Occasionally, the tale splinters like an acid trip that goes on too long, with side trips and fervent hyperboles that, in a strange way, do put one in mind of the 60's. Engineers show up at Stanford, protest the war and drop out to join communes. One of them will "alter the world's politics"- by which Mr. Markoff means the engineering student staged a fast against the R.O.T.C.

Stewart Brand, one of the most interesting figures in the book, shepherds Mr. Kesey through an acid trip, an event to which Mr. Kesey invited guitarist Jerry Garcia and his band - giving rise to the Grateful Dead. Then, Mr. Brand turns up as the cameraman at Mr. Engelbart's computing Woodstock.

This is the kind of psychedelics-to-circuits connection that Mr. Markoff makes much of - sometimes too much. Anyway, Mr. Brand went on to found the Whole Earth Catalog, a very hip compendium of random information that was, as I recall, perfectly useless. But Mr. Brand had a singular insight with regard to information - "it wants to be free."

When Whole Earth got to be a drag, Mr. Brand staged a demise party, at which he stunned guests by giving away $20,000, his original investment. There was a debate over how to spend it. Came the sage investment advice, "Give it back to the Indians." It was decided that Fred Moore, an ardent pacifist of anti-R.O.T.C. fame, would safeguard the funds, which meant putting them in a tin can and burying them. Did this have anything to do with computers? Actually, it did.

Money made Mr. Moore unhappy. Computers excited him, as did a sense of community. In 1975, he founded an enthusiasts' society, the Homebrew Computer Club. Hundreds of hobbyists came to the first meeting, including Stephen Wozniak, who went on to co-found Apple Computer. The idea was that everyone would share information. Mr. Moore believed that his club "should have nothing to do with making money."

But it did. Twenty-three entrepreneurial seedlings, including Apple, would trace their roots to the club. Mr. Markoff writes, "The deep irony is that Fred Moore lit the spark . . . toward the creation of powerful information tools." This is hyperbole. Lit a spark would be fair.

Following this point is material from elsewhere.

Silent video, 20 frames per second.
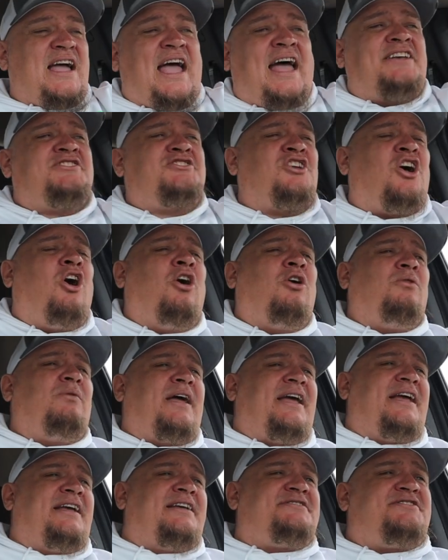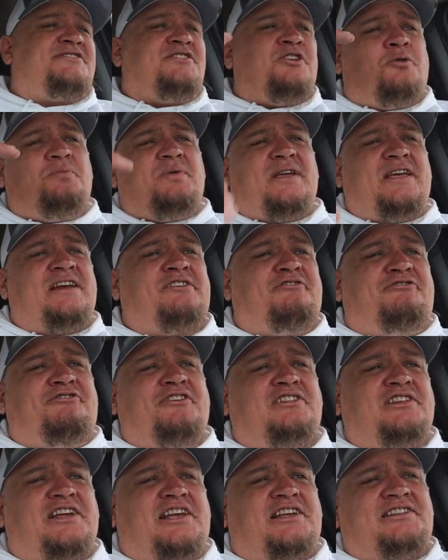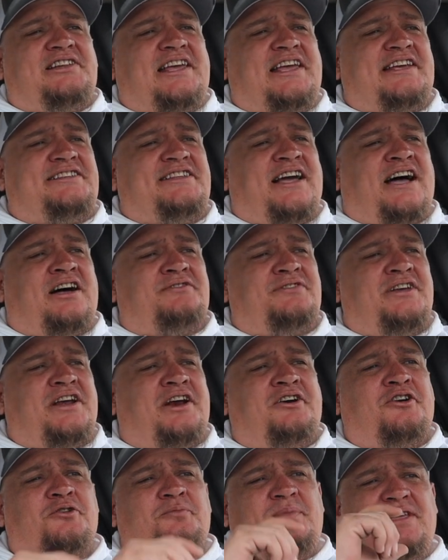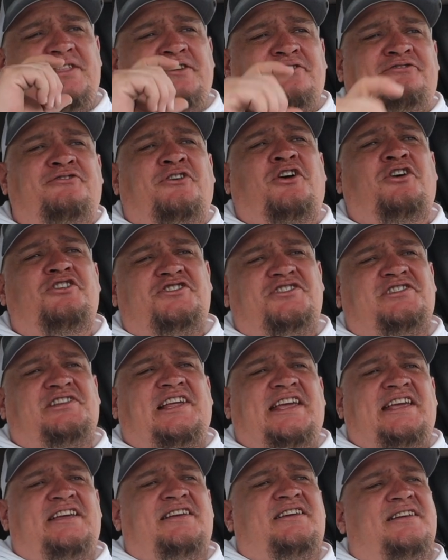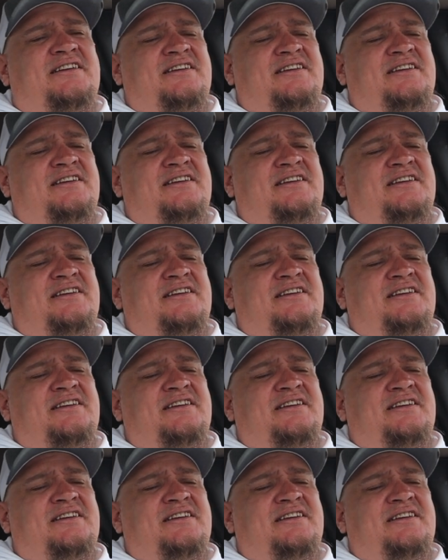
As always, there'll be an affiliate link down there. It'll be the first link.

The first commercial PC, the Altair 8800, had been developed - in New Mexico, 1,000 miles away - before Homebrew ever assembled. But the attendants did, excitedly, pass around a copy of software written for the Altair, which had been developed by the infant Micro-Soft, as it was then known. Bill Gates, its 20-year-old tycoon-to-be, sarcastically objected to the pirating of his product. "Hardware must be paid for, but software is something to share." Needless to say, Mr. Moore's view of sharing was not endorsed by Mr. Gates. At this point, Marx and the history of the software industry diverged.

IN Mr. Markoff's view, the PC era, which placed each user in charge of an isolated box, was a long detour from the higher aim of information sharing conceived by Mr. Engelbart. This purpose was vindicated by the Internet. The tension still persists between profit-seeking publishers and, ahem, idealists who would love to share what belongs to others - music rights, for instance. According to the author, this is today "the bitterest conflict facing the world's economy."

Such overwrought claims aside, at the core of "Dormouse" lies a valid and original historical point. Computer technology did turn out to be creative, spirited and even freeing. Most of this was a result of the fabulous advances in the power of the microchip. But perhaps, also, in the tactile clicking of the mouse, you can hear the faint strumming of a guitar.